Pour preuve, ce samedi 27 août 2011. Le Xamax vient de faire match nul (2-2) contre Lausanne en championnat. Chagaev débarque dans les vestiaires, flanqué de ses gardes du corps, armés. Pour “mettre les choses au point”, justifie le proprio. Les joueurs flippent, et témoignent – off the record – auprès de 20minutes.ch: “Un jour, il va tous nous tuer”, “Ça ne peut pas durer ainsi. C’est à un point que si l’on fait une mauvaise passe ou que l’on rate un contrôle, on a peur de ce qui peut se passer ensuite”, “Aujourd’hui, il y a presque eu une bagarre avec le coach. M. Caparros lui a répondu et les gardes du corps de M. Chagaev ont empêché le Tchétchène de lui sauter au cou.”

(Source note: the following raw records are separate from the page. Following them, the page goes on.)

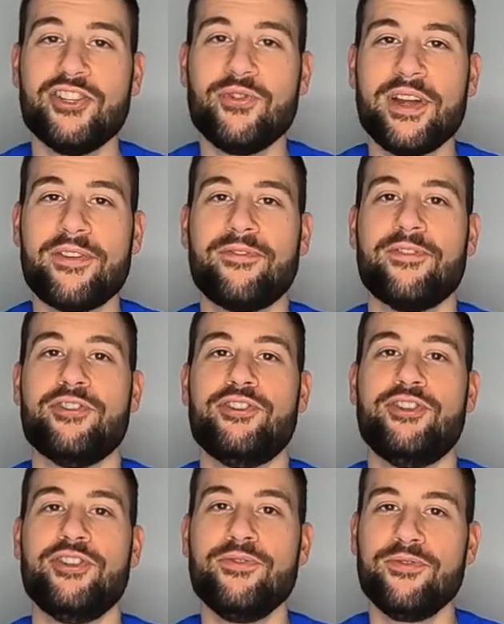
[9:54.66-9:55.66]
to do it for
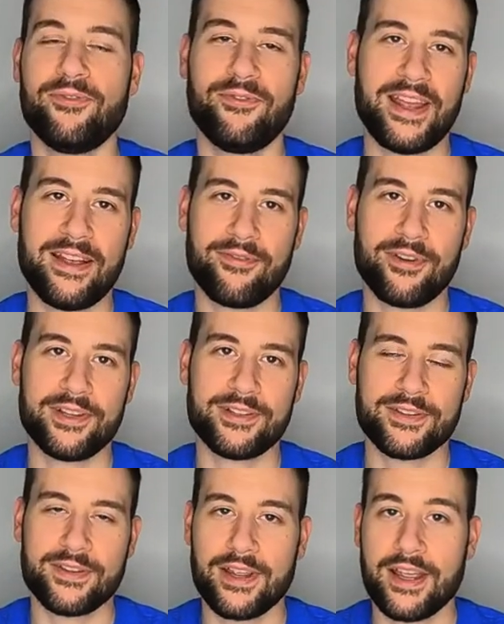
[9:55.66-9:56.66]
June
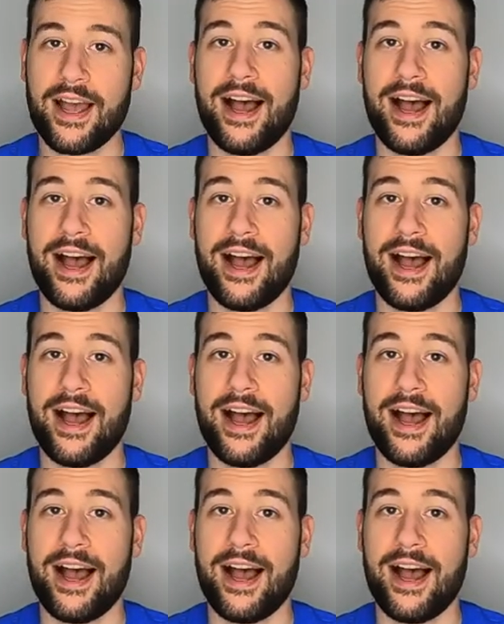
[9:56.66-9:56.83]
favorites.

De bonne humeur, Bulat Chagaev se contentera de réviser la prime de match

L’homme qui vire plus vite que son ombre

Comme son prédécesseur, Bulat Chagaev a un don pour faire sauter les fusibles à la vitesse grand V. Dans le foot, quand le patron n’est pas content, c’est l’entraîneur qui saute. Première victime, Didier Ollé-Nicolle. L’ancien coach de Clermont et Nice est éjecté suite au rachat du club, à une semaine de la finale de Coupe de Suisse pour laquelle il a qualifié l’équipe. A l’époque, le boss annonce avoir contacté Maradona comme manager, et vouloir faire de Didier Drogba le buteur de l’équipe. Kanouté et Heinze sont aussi annoncés. Viendront au final l’ex gardien de Boulogne Jean-François Bédenik, le boucher de Valence David Navarro et l’international nigérian Kalu Uche.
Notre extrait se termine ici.